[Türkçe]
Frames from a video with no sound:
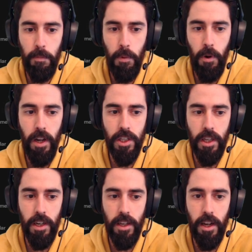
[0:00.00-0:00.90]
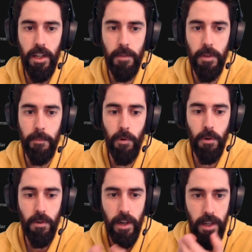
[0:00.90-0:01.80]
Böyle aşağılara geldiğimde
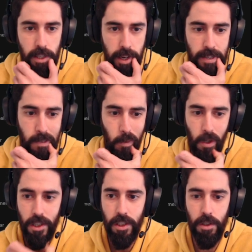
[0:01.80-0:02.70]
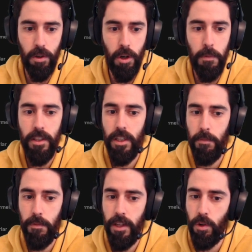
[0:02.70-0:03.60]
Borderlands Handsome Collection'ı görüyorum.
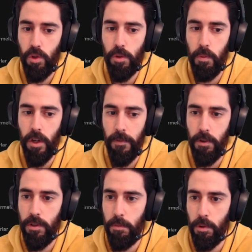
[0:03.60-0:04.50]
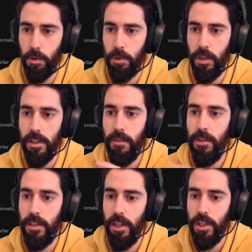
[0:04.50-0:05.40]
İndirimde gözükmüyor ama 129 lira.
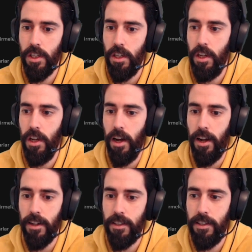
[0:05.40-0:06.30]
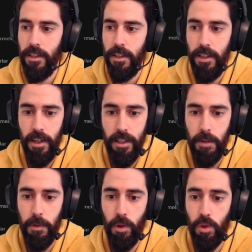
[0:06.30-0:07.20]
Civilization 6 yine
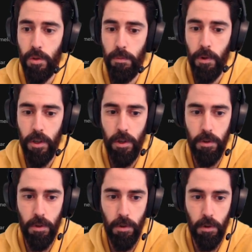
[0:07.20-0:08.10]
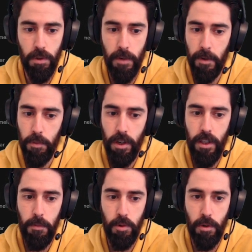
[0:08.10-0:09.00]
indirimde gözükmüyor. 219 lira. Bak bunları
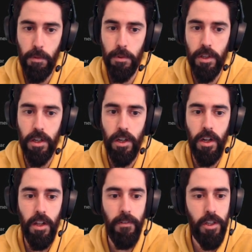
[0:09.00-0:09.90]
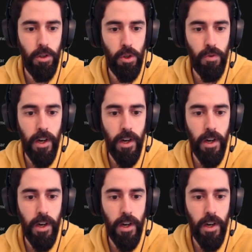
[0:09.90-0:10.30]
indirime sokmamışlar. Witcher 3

===

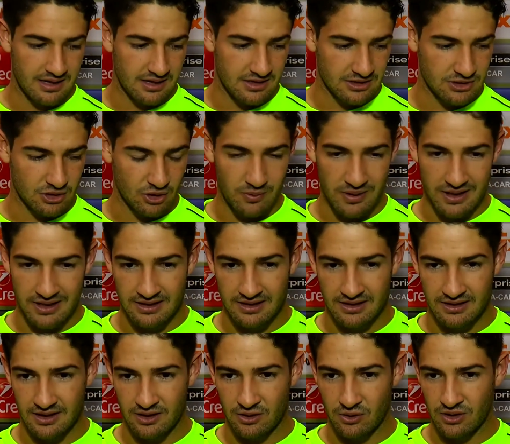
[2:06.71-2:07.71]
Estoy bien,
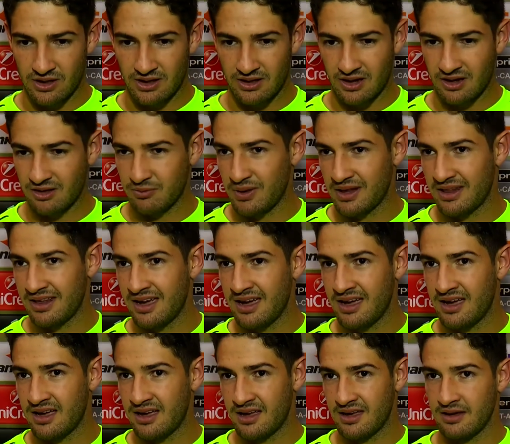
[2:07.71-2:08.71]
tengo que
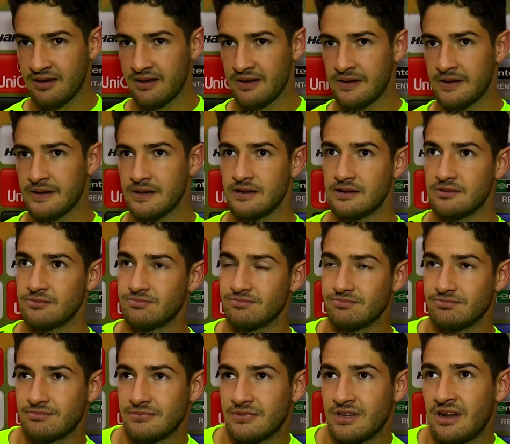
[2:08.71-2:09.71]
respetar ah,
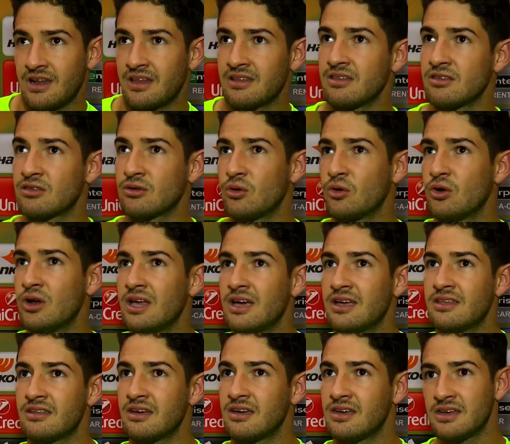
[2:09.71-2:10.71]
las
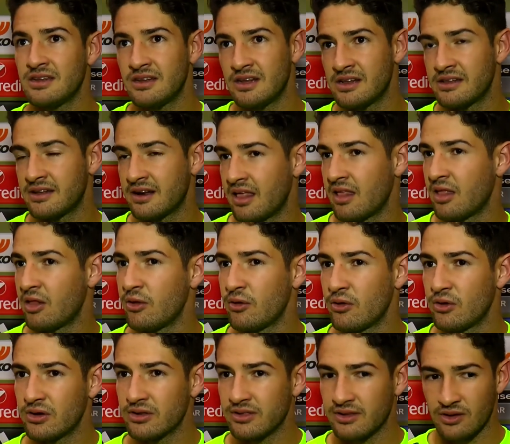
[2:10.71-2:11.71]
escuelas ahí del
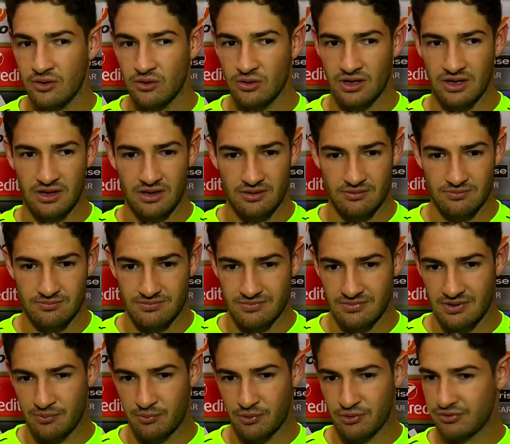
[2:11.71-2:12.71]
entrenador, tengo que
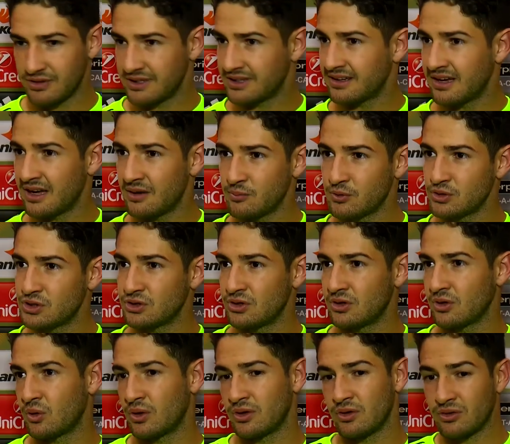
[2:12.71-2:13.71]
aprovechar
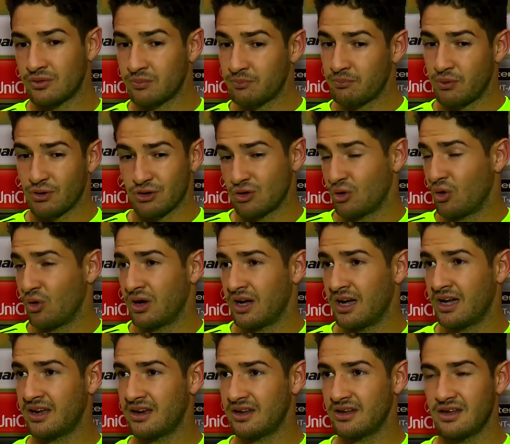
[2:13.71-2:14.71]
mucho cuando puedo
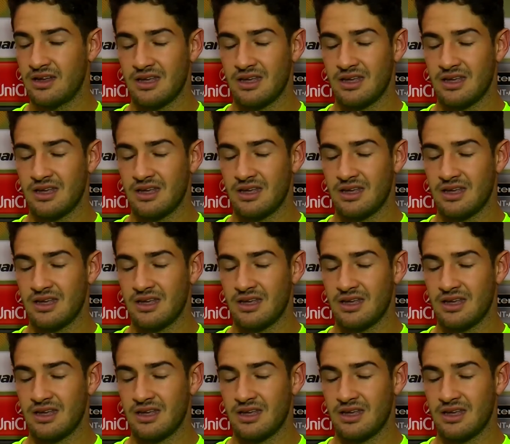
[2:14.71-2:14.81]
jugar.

===

* [TO DO]
Using the entries above, extract exactly the lines from the one that contains "[0:04.50-0:05.40]" through the one that contains "[0:09.00-0:09.90]". Do not carry over any pictures.

* [RESPONSE AREA]
[0:04.50-0:05.40]
İndirimde gözükmüyor ama 129 lira.
[0:05.40-0:06.30]
[0:06.30-0:07.20]
Civilization 6 yine
[0:07.20-0:08.10]
[0:08.10-0:09.00]
indirimde gözükmüyor. 219 lira. Bak bunları
[0:09.00-0:09.90]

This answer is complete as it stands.